Staggered mesh - AST-Course/AST5110 GitHub Wiki
Staggered mesh
Defining the variables in a staggered mesh allows for preserving the PDEs' conservation. Therefore, in the standard hydrodynamic (HD) equations.
$$\frac{\partial \rho}{\partial t} = - \nabla \cdot {\bf p}$$
$$\frac{\partial {\bf p}}{\partial t} = - \nabla \cdot (\rho{\bf uu}) - \nabla P$$
$$\frac{\partial e}{\partial t} = - \nabla \cdot e{\bf u} - P\nabla \cdot u ...$$
or magneto-HD (MHD) equations. Let us focus only on the 1D continuity equation. In a discretized numerical model, we can write the following.

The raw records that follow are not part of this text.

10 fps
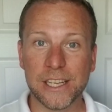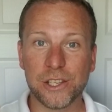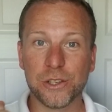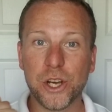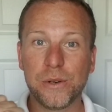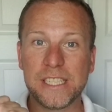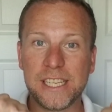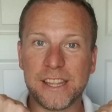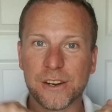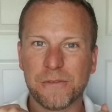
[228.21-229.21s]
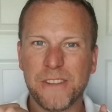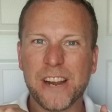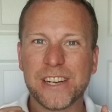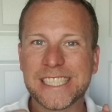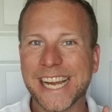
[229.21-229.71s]
You'll notice that they're
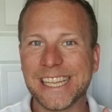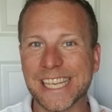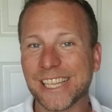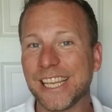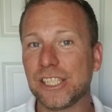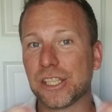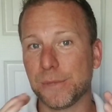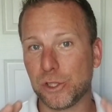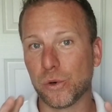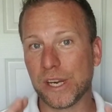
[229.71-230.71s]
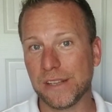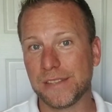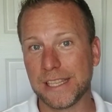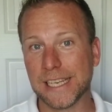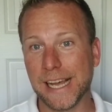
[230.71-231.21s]
very tightly clenched the majority of
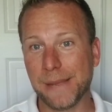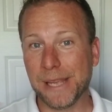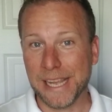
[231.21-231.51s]
the time,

$$\frac{\rho_i^{n+1}-\rho_i^{n}}{\Delta t} = - \frac{p_{x_{i+1}}^n-p_{x_{i}}^n}{\Delta x}$$
To have flux conservation in the above, the various variables are defined in different mesh locations. Imagine that each grid point is a box with its faces, edges, and corners. The location of $\frac{p_{x_{i+1}}^n-p_{x_{i}}^n}{\Delta x}$ is at $i+1/2$. So if the density is defined at the center of the staggered mesh, the momentum is defined at the faces of the mesh, as represented in the figure below
Note how the density and energy are centered, velocities, magnetic field and momentum at the faces, and current or electric field at the edges. Consequently, the result of a derivative is returned at a point that is shifted half grid point up or down relative to the input values. This is indeed often the point where the result is needed, and this circumstance is the main advantage of the staggered grid method. However, sometimes coefficients, variables, and derivatives are required at other positions within the staggered mesh. For this, one needs to realize interpolations to shift half the grid in the required direction.
Staggered mesh in Bifrost
As shown in the last subsection of Discretization, the derivative operations return the value half grid shifted. Sometimes, the variables need to be shifted half grid. Bifrost uses a 5th-order accurate interpolation method involving the same six neighboring points as the 6th-order spatial derivatives. The 5th-order interpolation operator is obtained through simple permutations of indices:
$$T_x (f_{i,j,k}) = f_{i+1/2,j,k} = a(f_{i,j,k} + f_{i+1,j,k}) + b(f_{i-1,j,k} + f_{i+2,j,k}) + c(f_{i-2,j,k} + f_{i+3,j,k}) $$
where $a=1-3b+5c$, $b=\frac{1}{24}-3c$, and $c=\frac{3}{640}$. Note if $c=0$ or $c=b=0$ produces a 3rd or 1st-order accurate interpolation.
The choice of the 5th-order interpolation was based on tests that showed an enhanced noise level at a wavenumber close to the Nyquist wavenumber with lower-order operators.